[Your goal]: Quote the records beneath, complete and exact. Leave out images.

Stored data
::::::::
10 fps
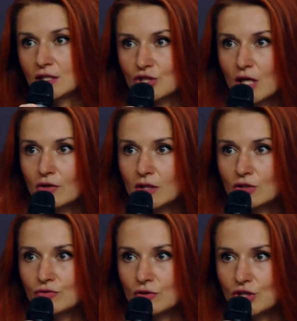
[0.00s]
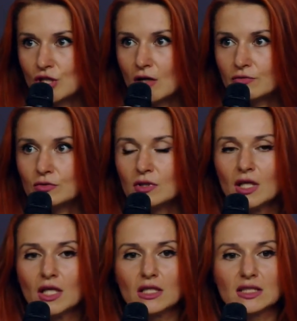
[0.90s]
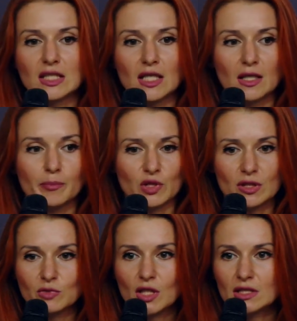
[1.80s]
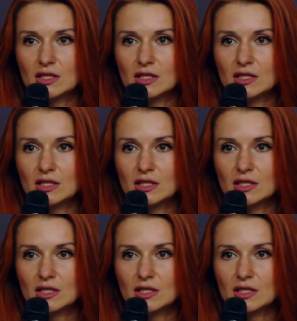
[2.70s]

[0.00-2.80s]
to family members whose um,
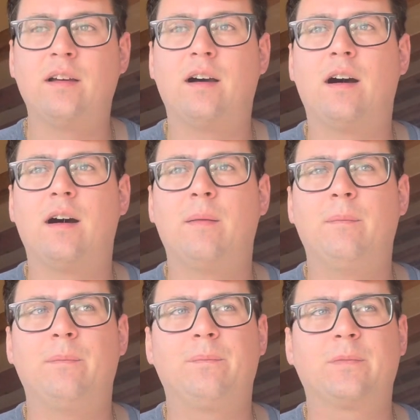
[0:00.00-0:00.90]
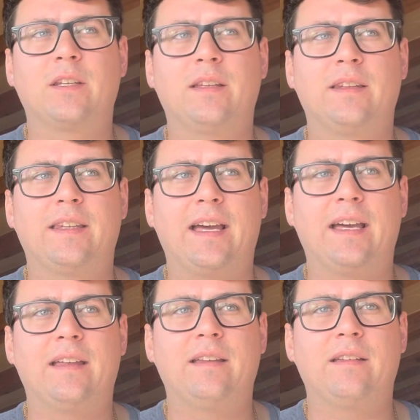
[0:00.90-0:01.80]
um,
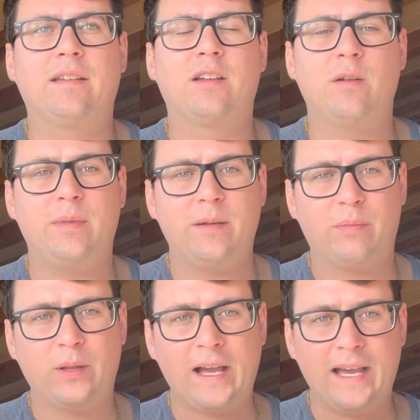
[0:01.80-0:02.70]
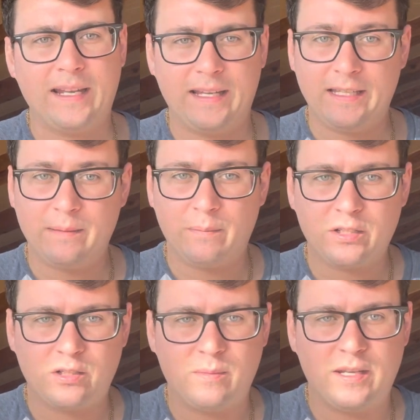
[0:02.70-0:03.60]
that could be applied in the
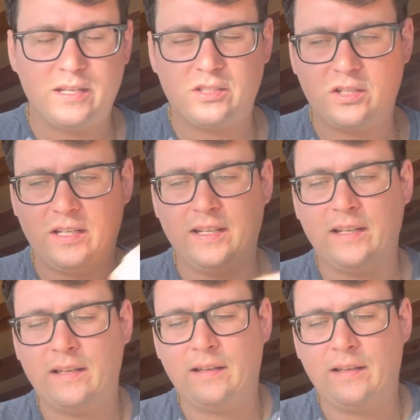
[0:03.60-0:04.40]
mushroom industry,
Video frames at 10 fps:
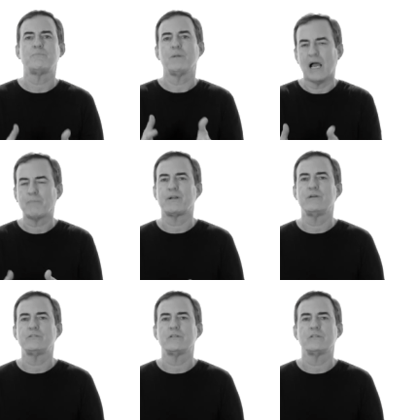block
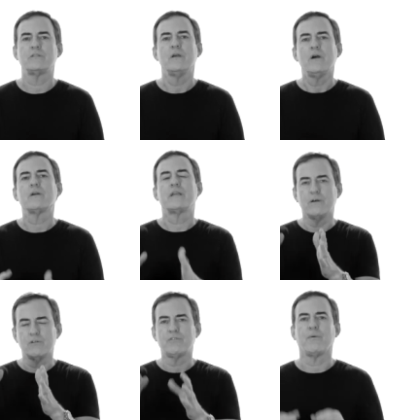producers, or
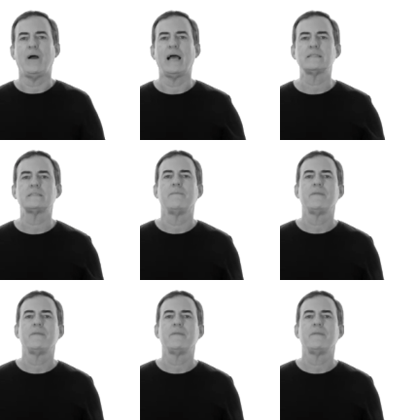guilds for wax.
::::::::
[Written reply]:
10 fps
[0.00s]
[0.90s]
[1.80s]
[2.70s]

[0.00-2.80s]
to family members whose um,
[0:00.00-0:00.90]
[0:00.90-0:01.80]
um,
[0:01.80-0:02.70]
[0:02.70-0:03.60]
that could be applied in the
[0:03.60-0:04.40]
mushroom industry,
Video frames at 10 fps:
block
producers, or
guilds for wax.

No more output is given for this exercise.